━━━━━ Material shown
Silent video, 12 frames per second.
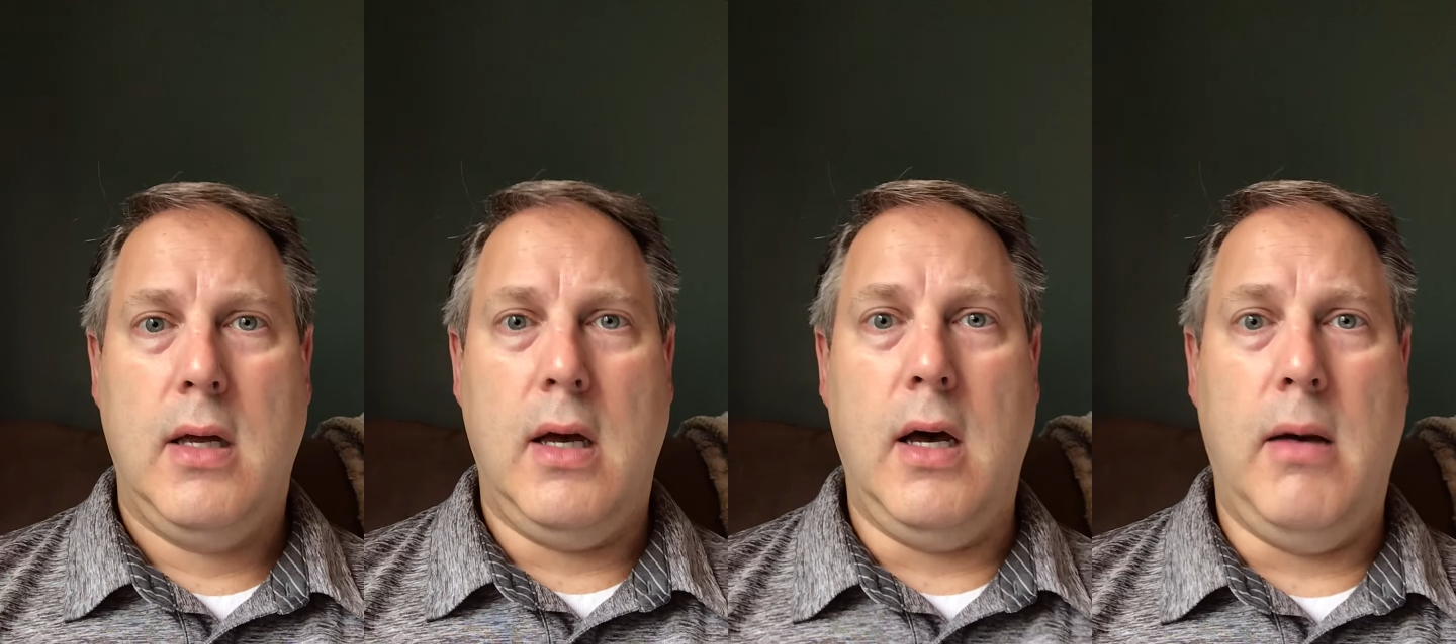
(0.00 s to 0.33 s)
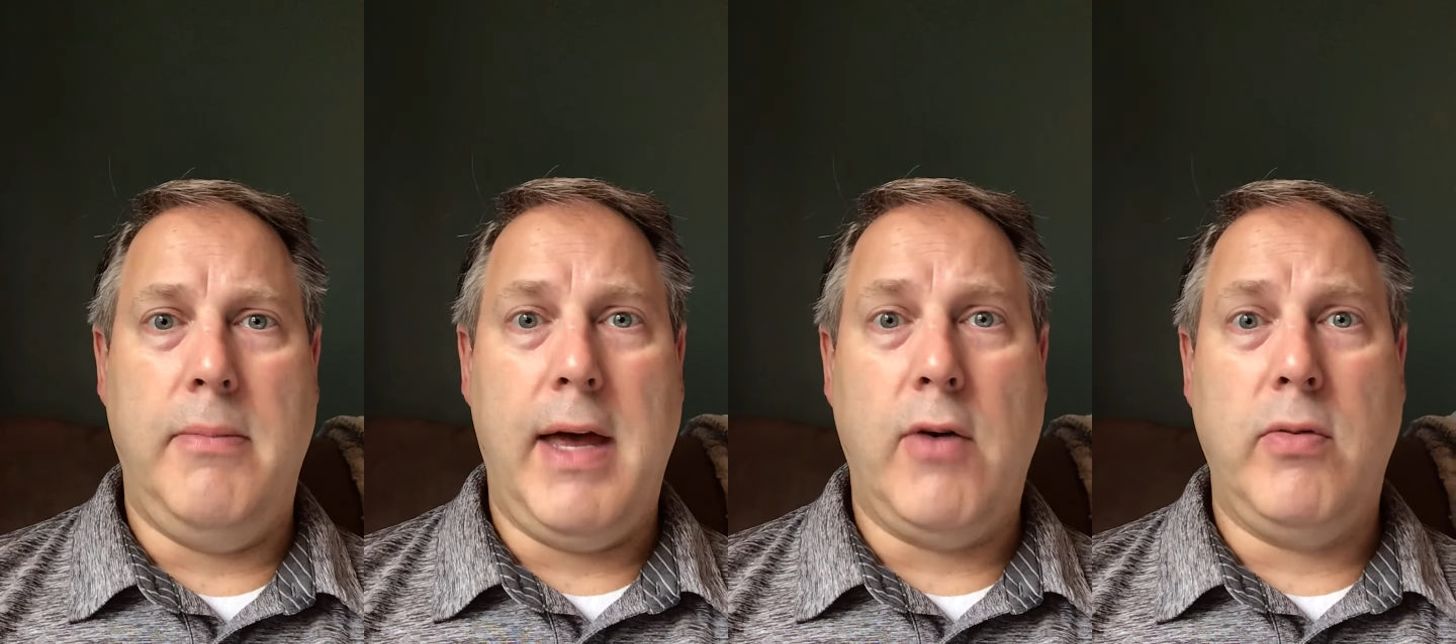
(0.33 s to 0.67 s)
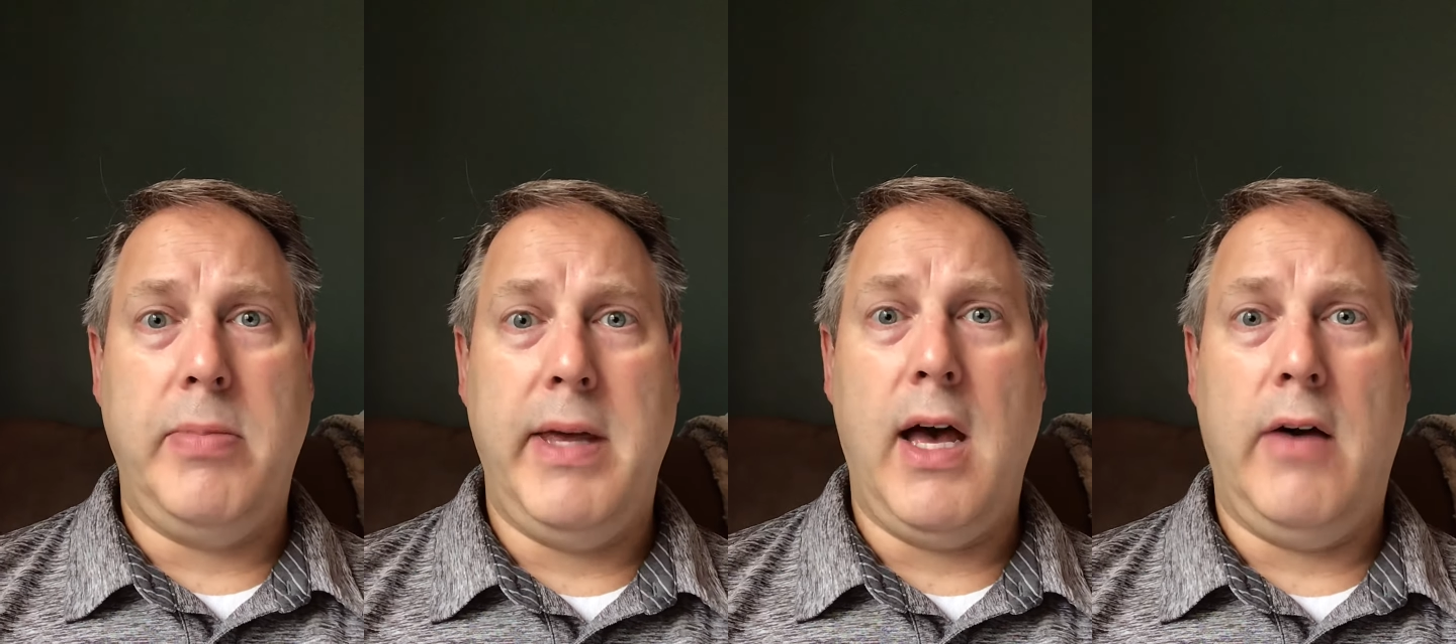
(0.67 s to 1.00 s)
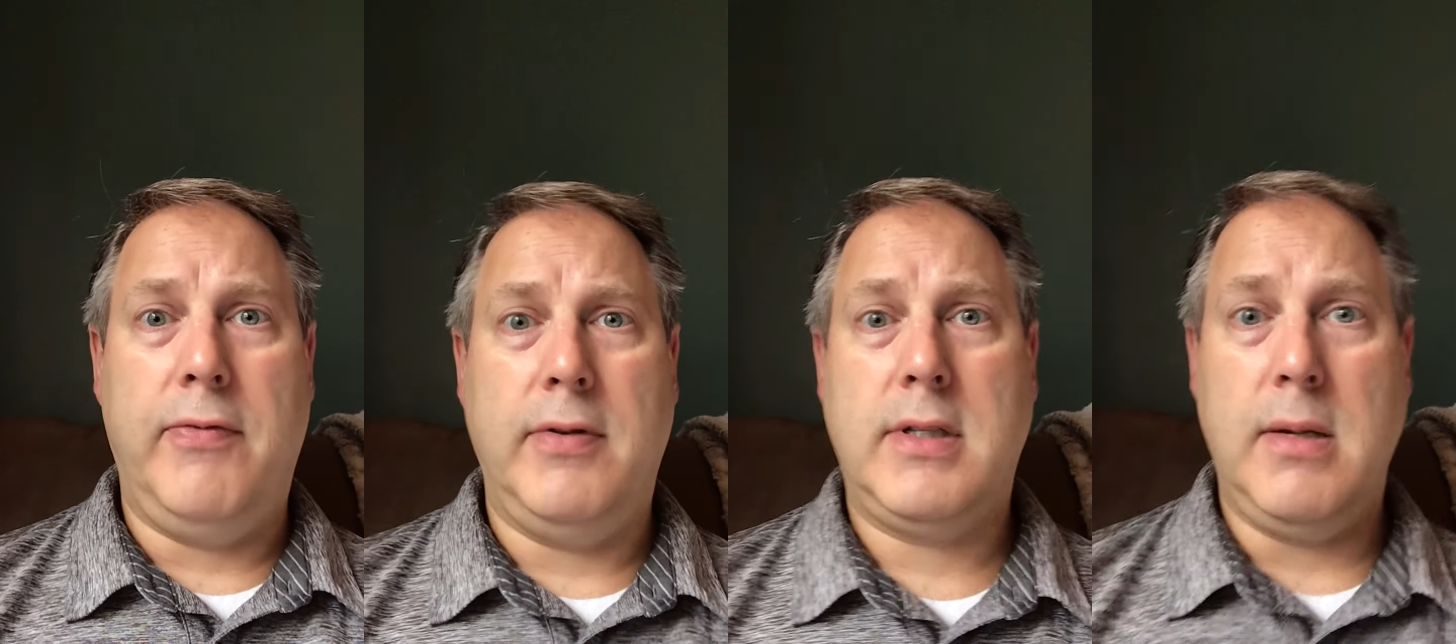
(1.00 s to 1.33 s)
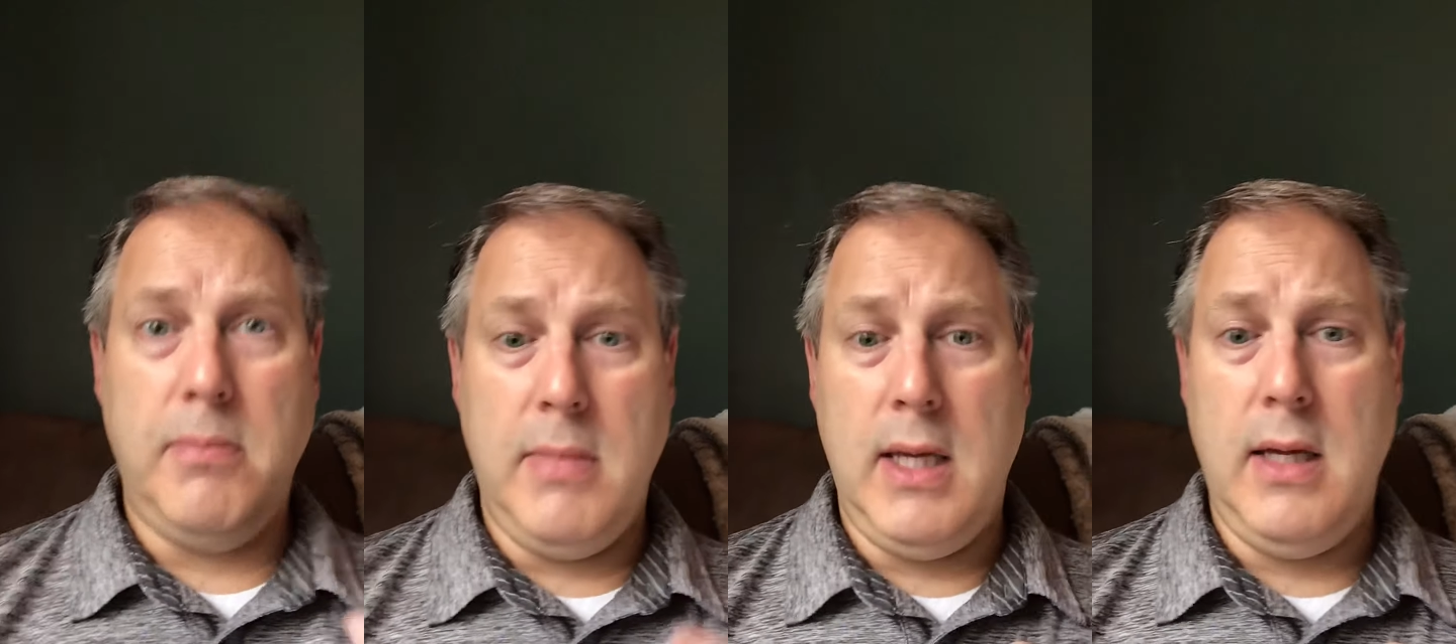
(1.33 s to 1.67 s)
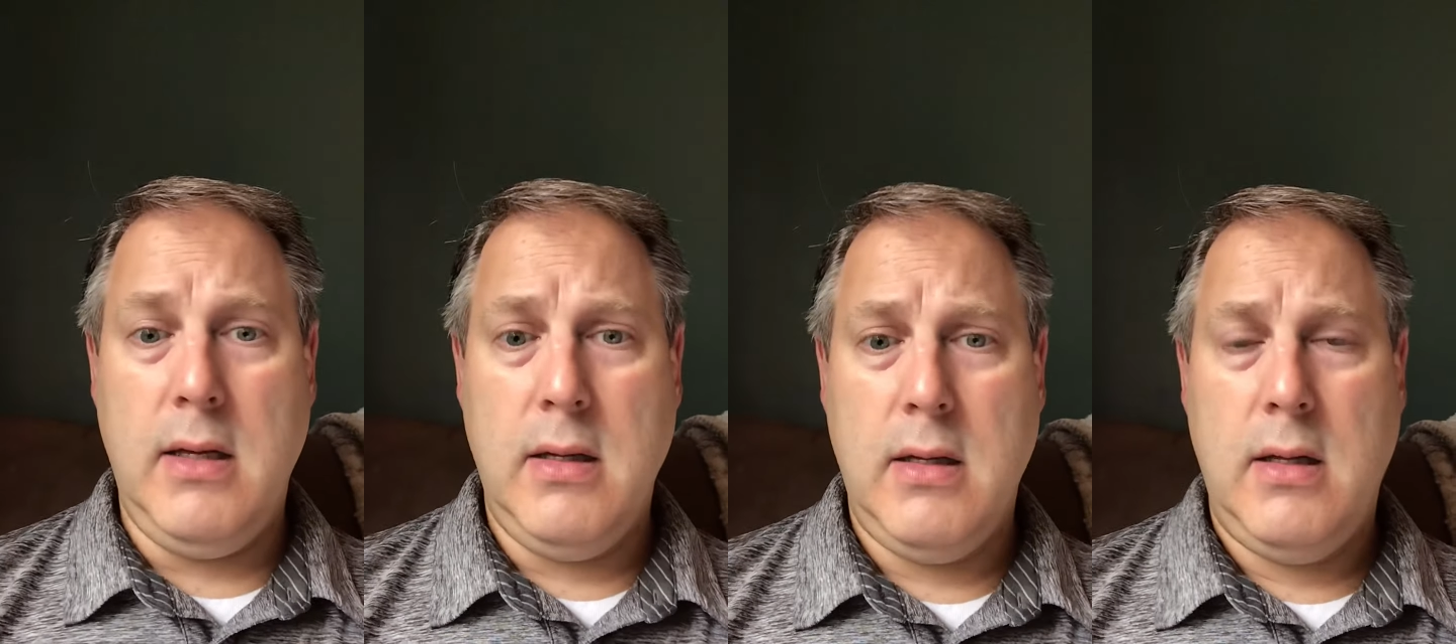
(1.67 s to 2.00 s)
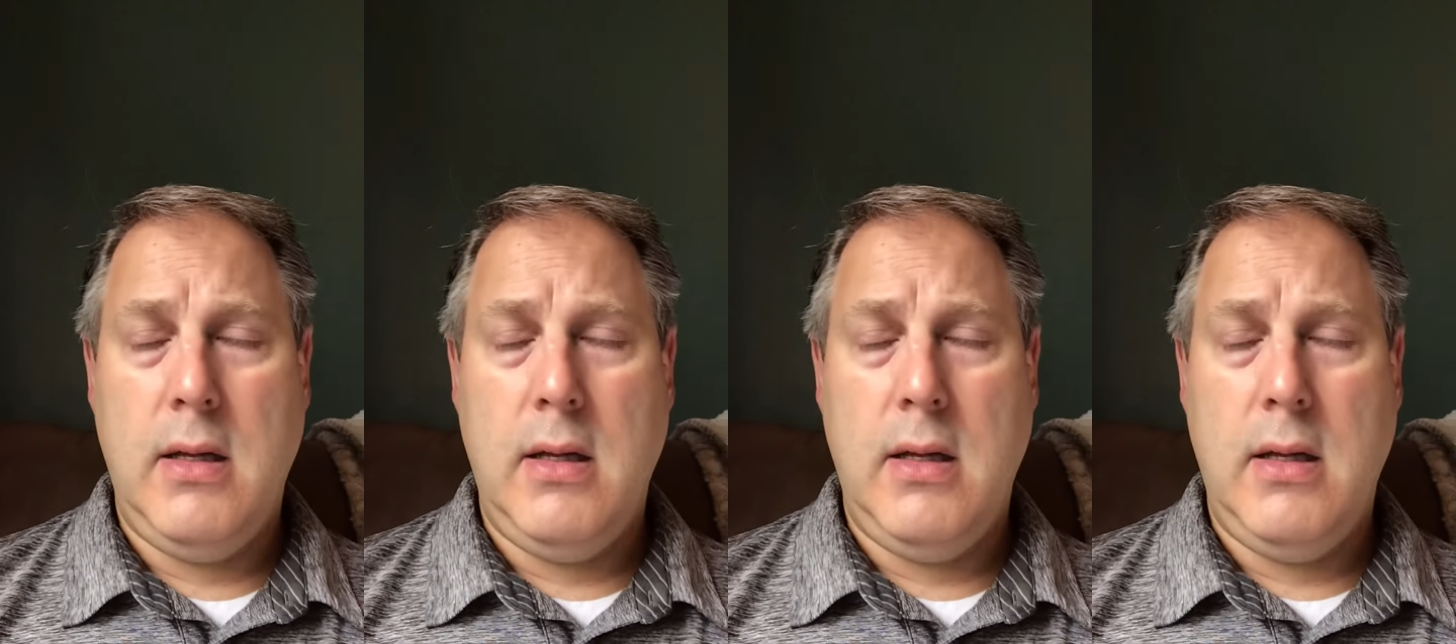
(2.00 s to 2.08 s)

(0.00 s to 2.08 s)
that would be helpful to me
━━━━━━━━━━
## What to do:
Exclude the pictures, and output exactly the lines from the one with "(1.33 s to 1.67 s)" through the last line of the records, both included.

## The completed task:
(1.33 s to 1.67 s)
(1.67 s to 2.00 s)
(2.00 s to 2.08 s)

(0.00 s to 2.08 s)
that would be helpful to me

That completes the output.